Wit & Language
From 'Timber, Or Discoveries' by Ben Jonson (1620-1635)

Cicero is said to be the only wit that the people of Rome had equalled to their Empire. Ingenium par imperio. We have had many, and in their several ages (to take in but the former seculum) Sir Thomas More, the elder Wyatt, Henry Earl of Surrey, Chaloner, Smith, Elyot, B. Gardiner, were for their times admirable; and the more because they began eloquence with us. Sir Nicholas Bacon was singular and almost alone in the beginning of Queen Elizabeth's times. Sir Philip Sidney and Mr. Hooker, in different matter, grew great masters of wit and language, and in whom all vigour of invention and strength of judgement met. The Earl of Essex, noble and high, and Sir Walter Raleigh, not to be condemned either for judgement or style; Sir Henry Savile, grave and truly lettered; Sir Edwin Sandes, excellent in both; Lord Egerton, the Chancellor, a grave and great orator, and best when he was provoked. But his learned and able, though unfortunate, successor is he who hath filled up all numbers, and performed that in our tongue which may be compared or preferred either to insolent Greece or haughty Rome. In short, within his view and about his times were all the wits born that could honour a language or help study. Now things daily fall; wits grow downward and eloquence grows backward: so that he may be named and stand as the mark and Ancient Greek for 'Icon' of our language.

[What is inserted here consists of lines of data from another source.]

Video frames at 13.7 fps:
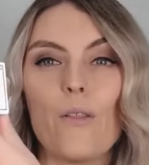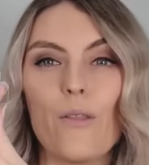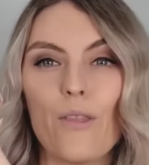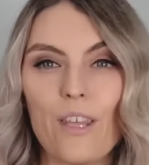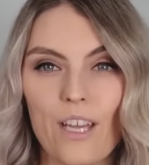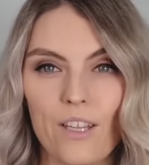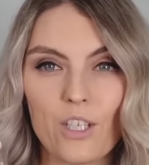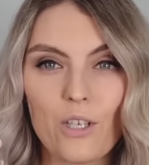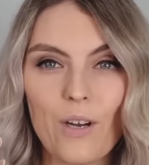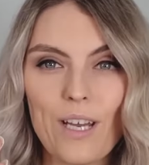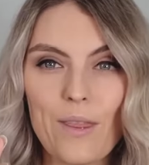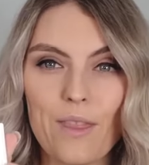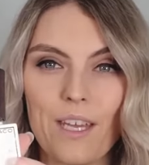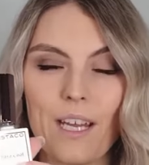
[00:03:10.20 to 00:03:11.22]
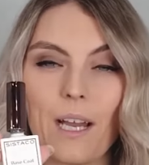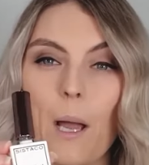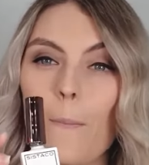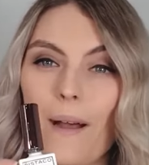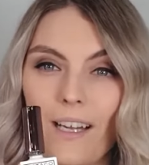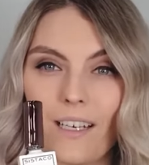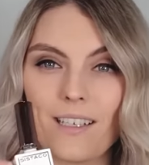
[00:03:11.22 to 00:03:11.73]
The other great thing
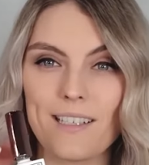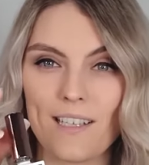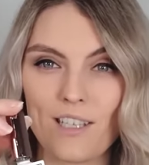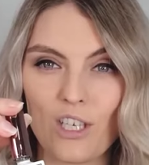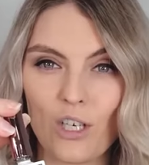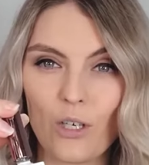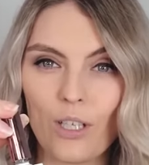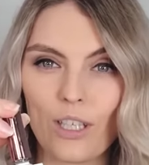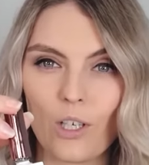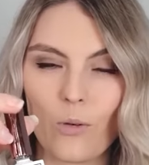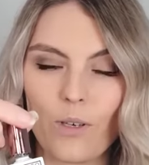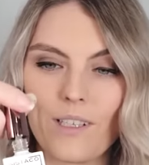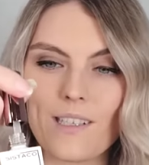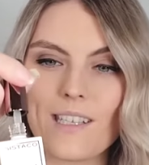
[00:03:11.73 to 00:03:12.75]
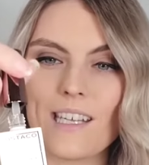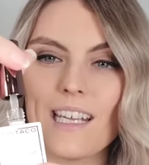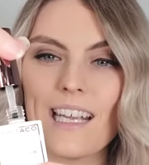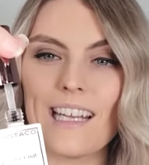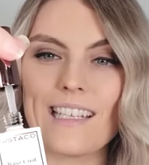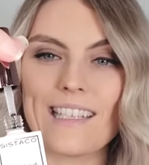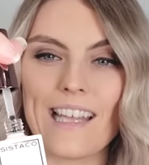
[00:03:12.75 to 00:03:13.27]
about our Sistaco liquids
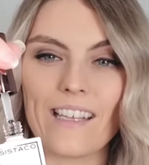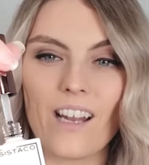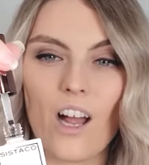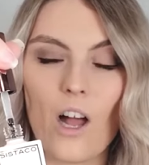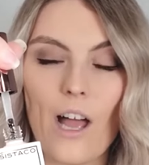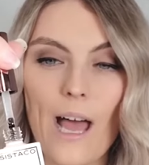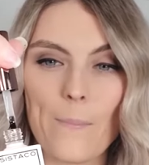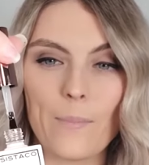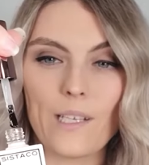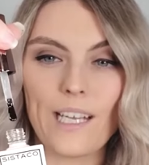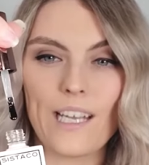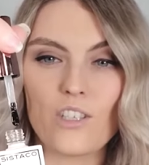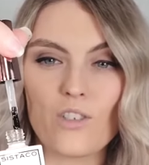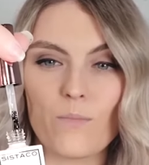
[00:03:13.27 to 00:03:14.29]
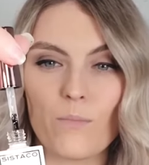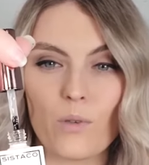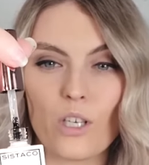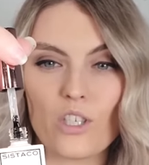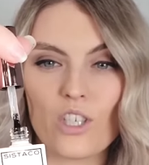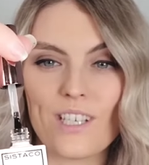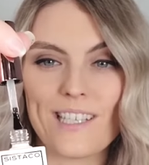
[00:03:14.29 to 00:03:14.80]
is that our application
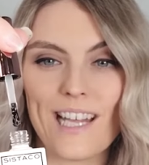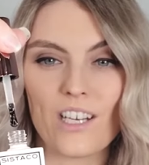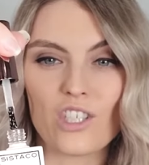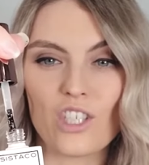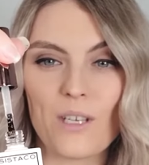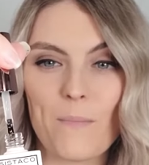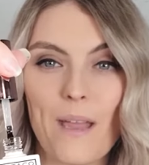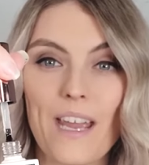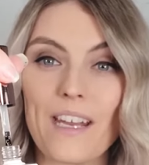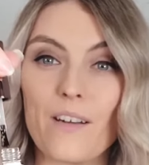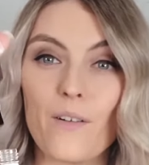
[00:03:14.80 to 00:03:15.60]
brush is actually made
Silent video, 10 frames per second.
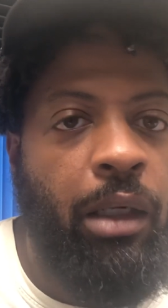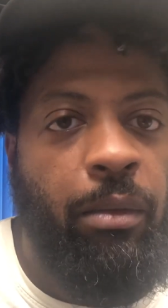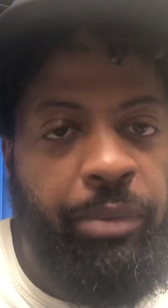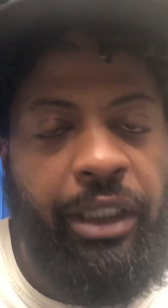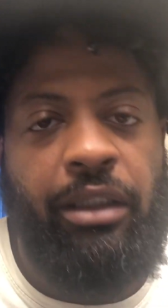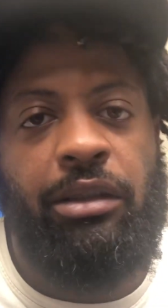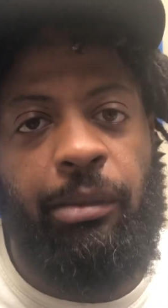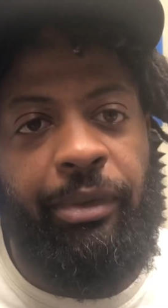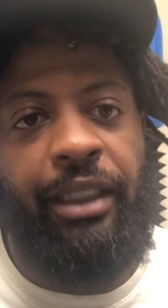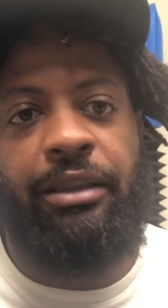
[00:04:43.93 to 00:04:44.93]
But the
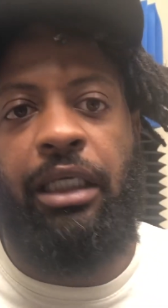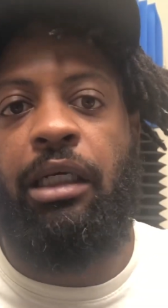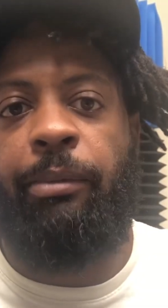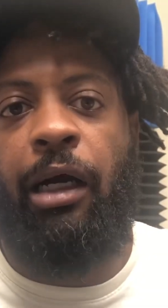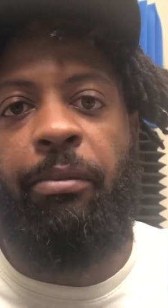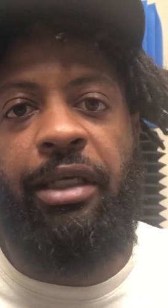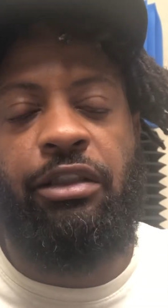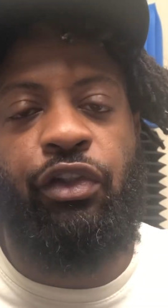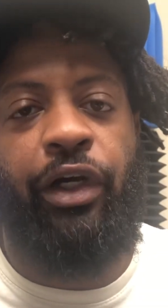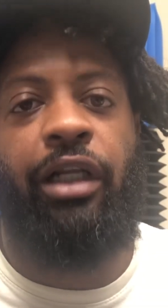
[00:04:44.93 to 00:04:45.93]
best thing about
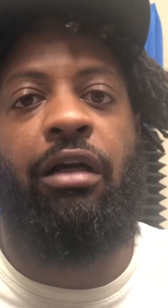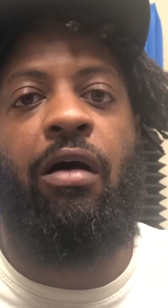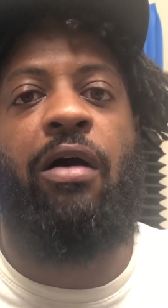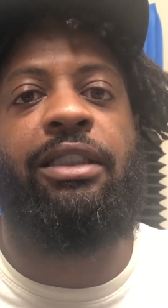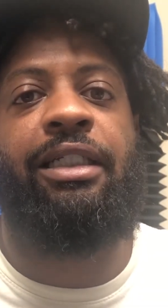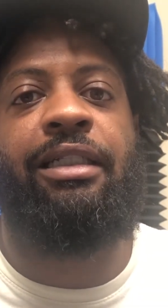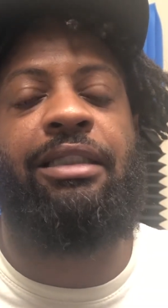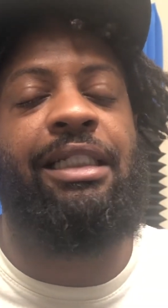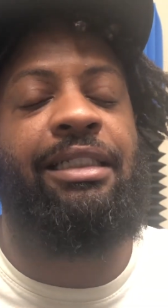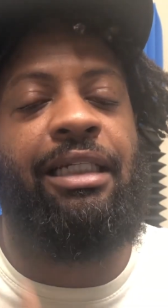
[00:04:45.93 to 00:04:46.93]
business credit cards is
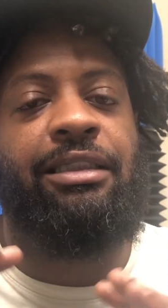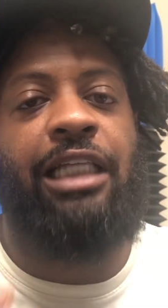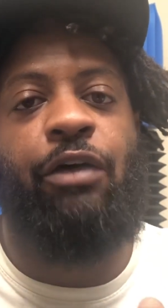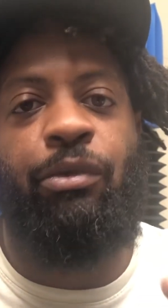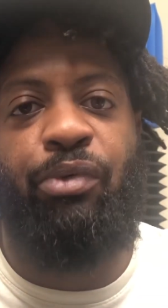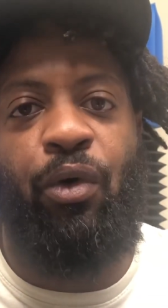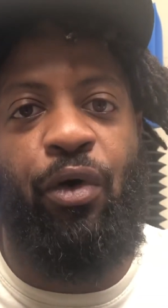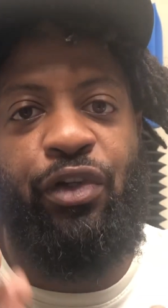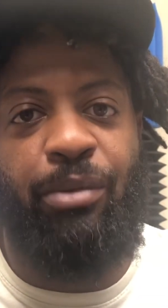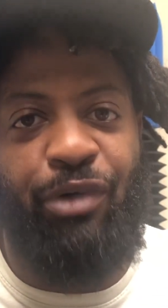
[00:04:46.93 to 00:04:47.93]
it does not
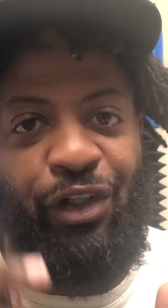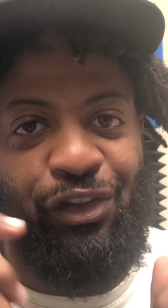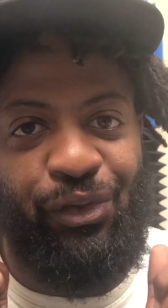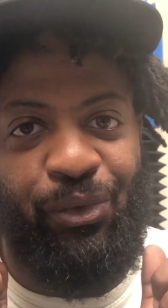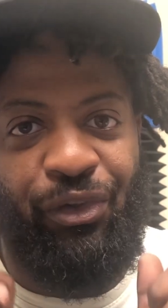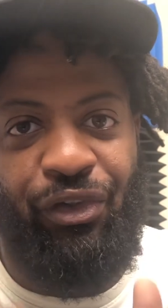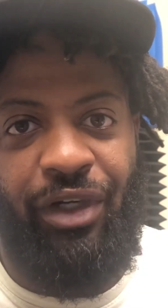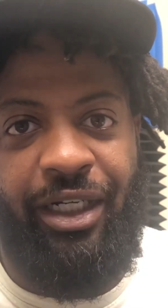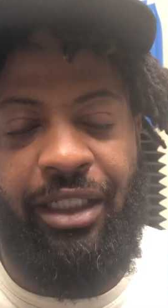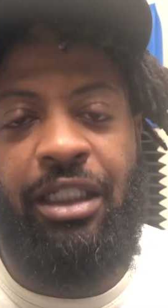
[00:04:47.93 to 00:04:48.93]
report on your personal
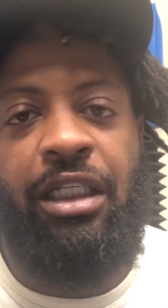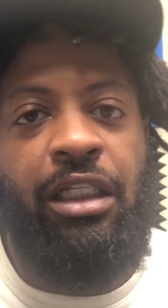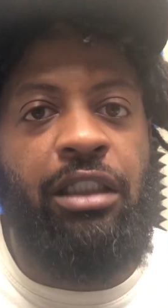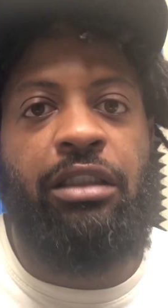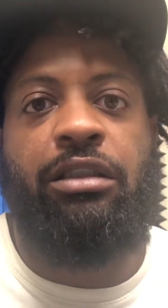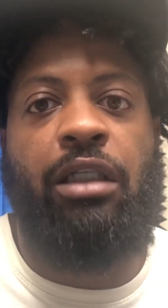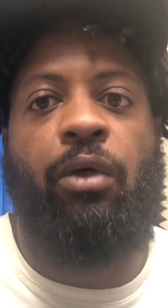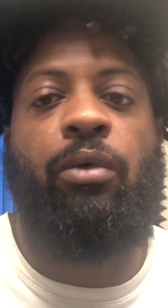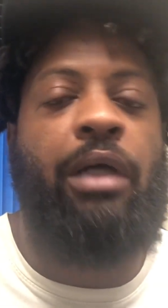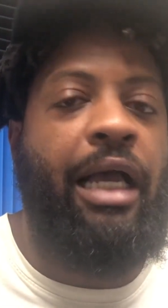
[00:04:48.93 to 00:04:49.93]
credit.
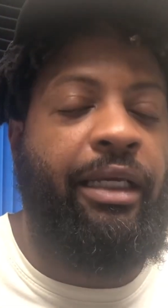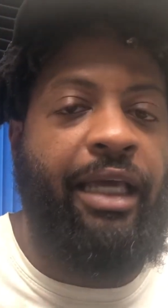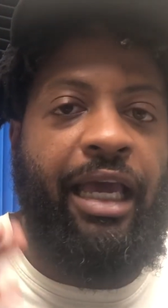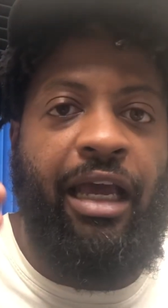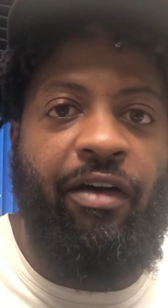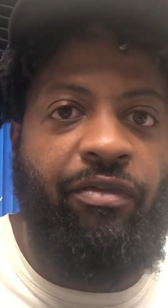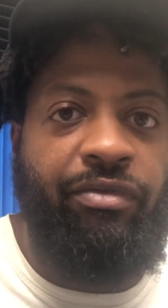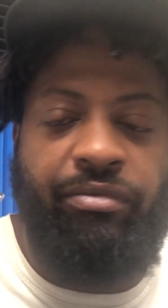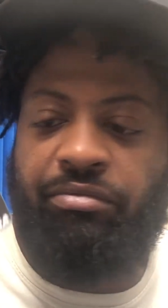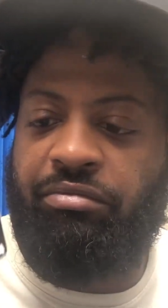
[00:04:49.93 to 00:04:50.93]
So I can have
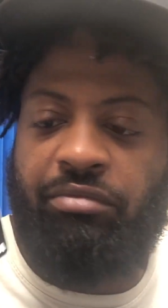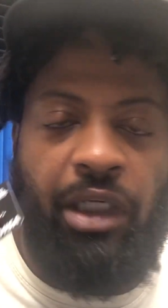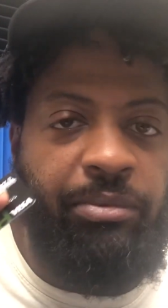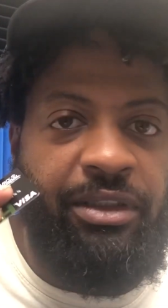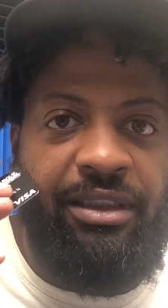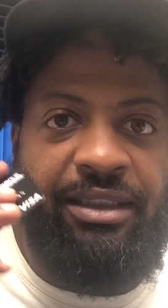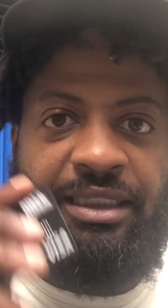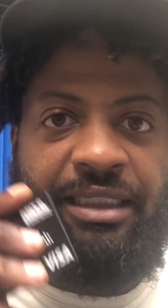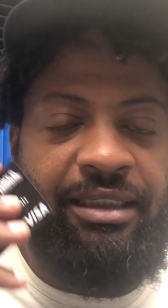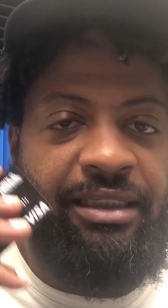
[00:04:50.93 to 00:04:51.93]
up to
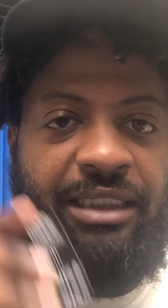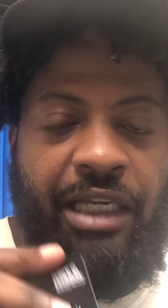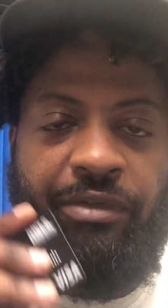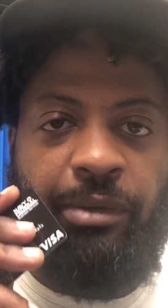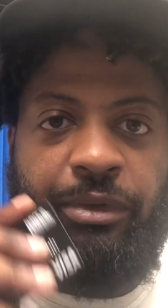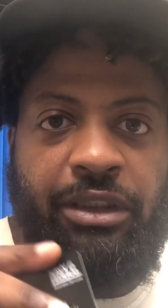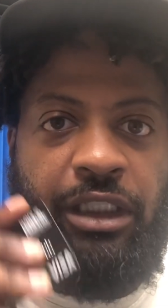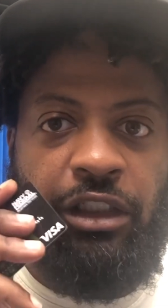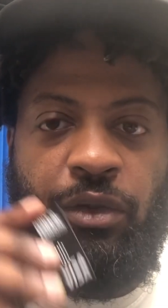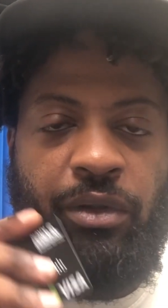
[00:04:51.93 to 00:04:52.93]

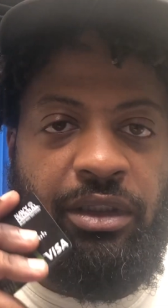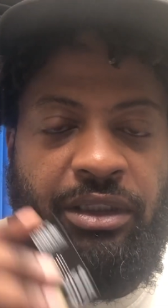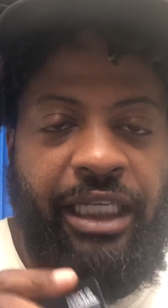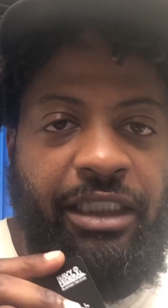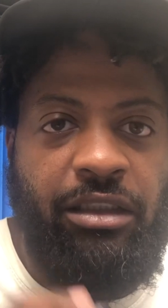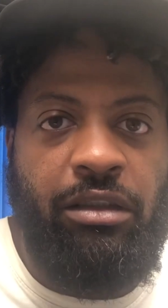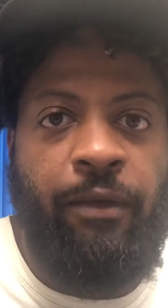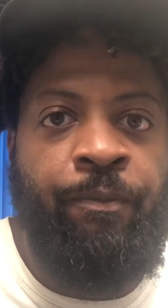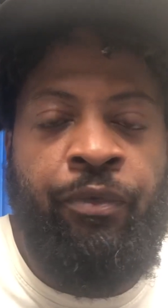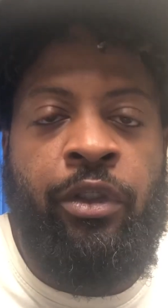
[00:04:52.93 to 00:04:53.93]
60-70% utilization
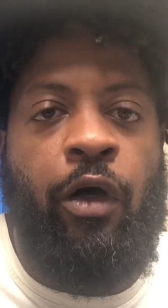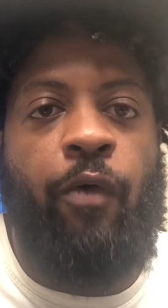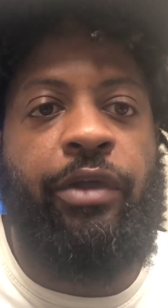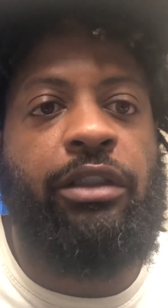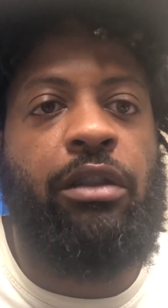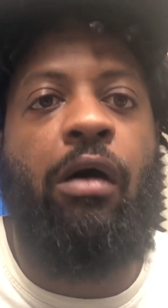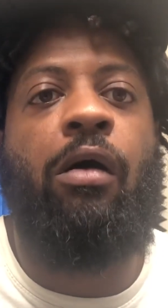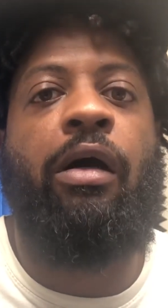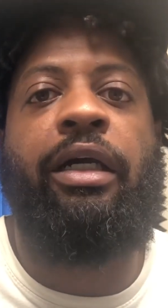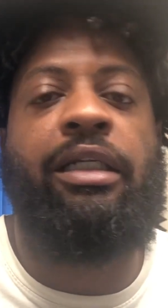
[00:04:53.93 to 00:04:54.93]
on this
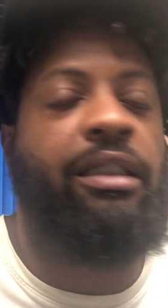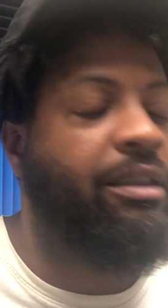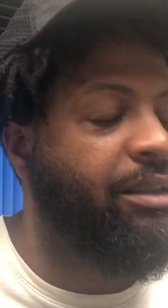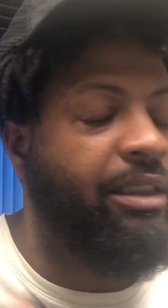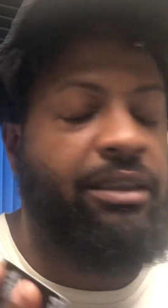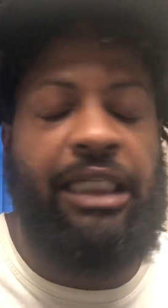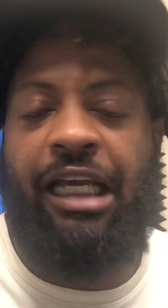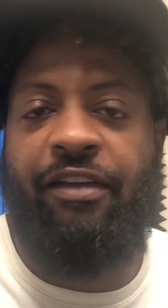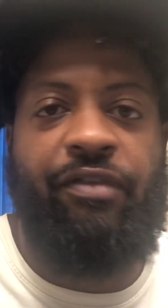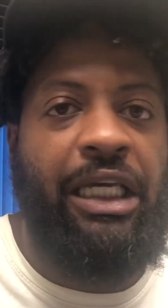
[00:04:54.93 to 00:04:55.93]
card, and it does
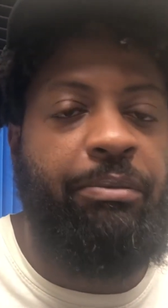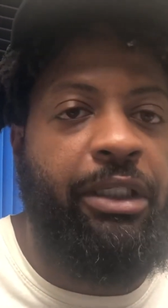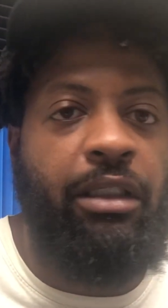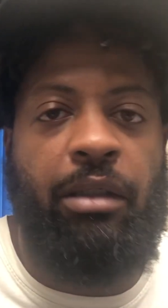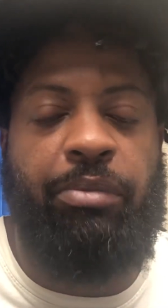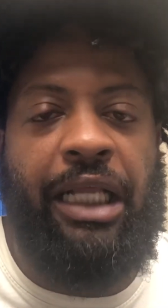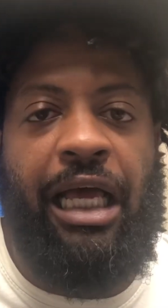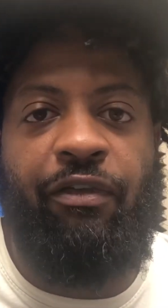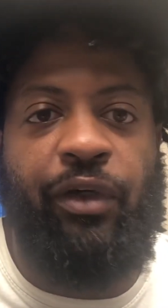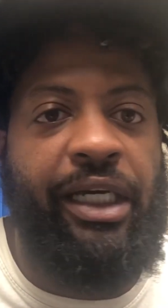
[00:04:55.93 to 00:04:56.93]
not affect me
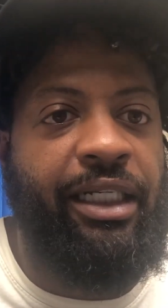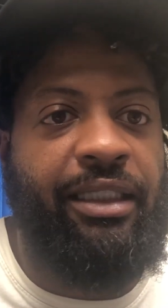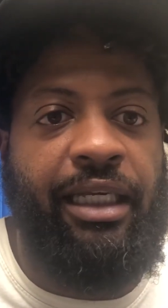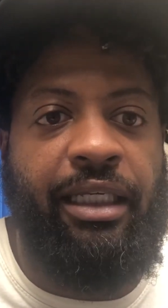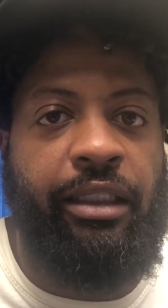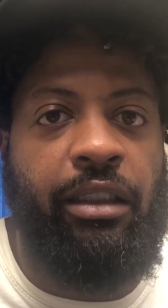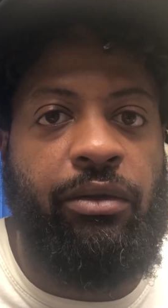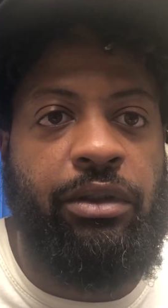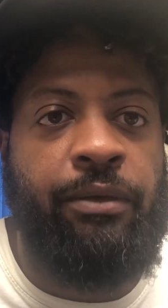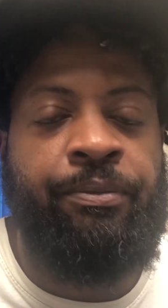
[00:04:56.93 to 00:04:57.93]
applying for anything else.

I have ever observed it to have been the office of a wise patriot, among the greatest affairs of the state, to take care of the commonwealth of learning. For schools, they are the seminaries of state; and nothing is worthier the study of a statesman than that part of the republic which we call the advancement of letters. Witness the care of Julius Caesar, who in the heat of the civil war writ his books of Analogy, and dedicated them to Tully. This made the late Lord St. Albans entitle his work Novum Organum: which, though by the most of superficial men, who cannot get beyond the title of Nominals, it is not penetrated nor understood, it really openeth all defects of Learning whatsoever, and is a book

Qui longum noto scriptori porriget aevum.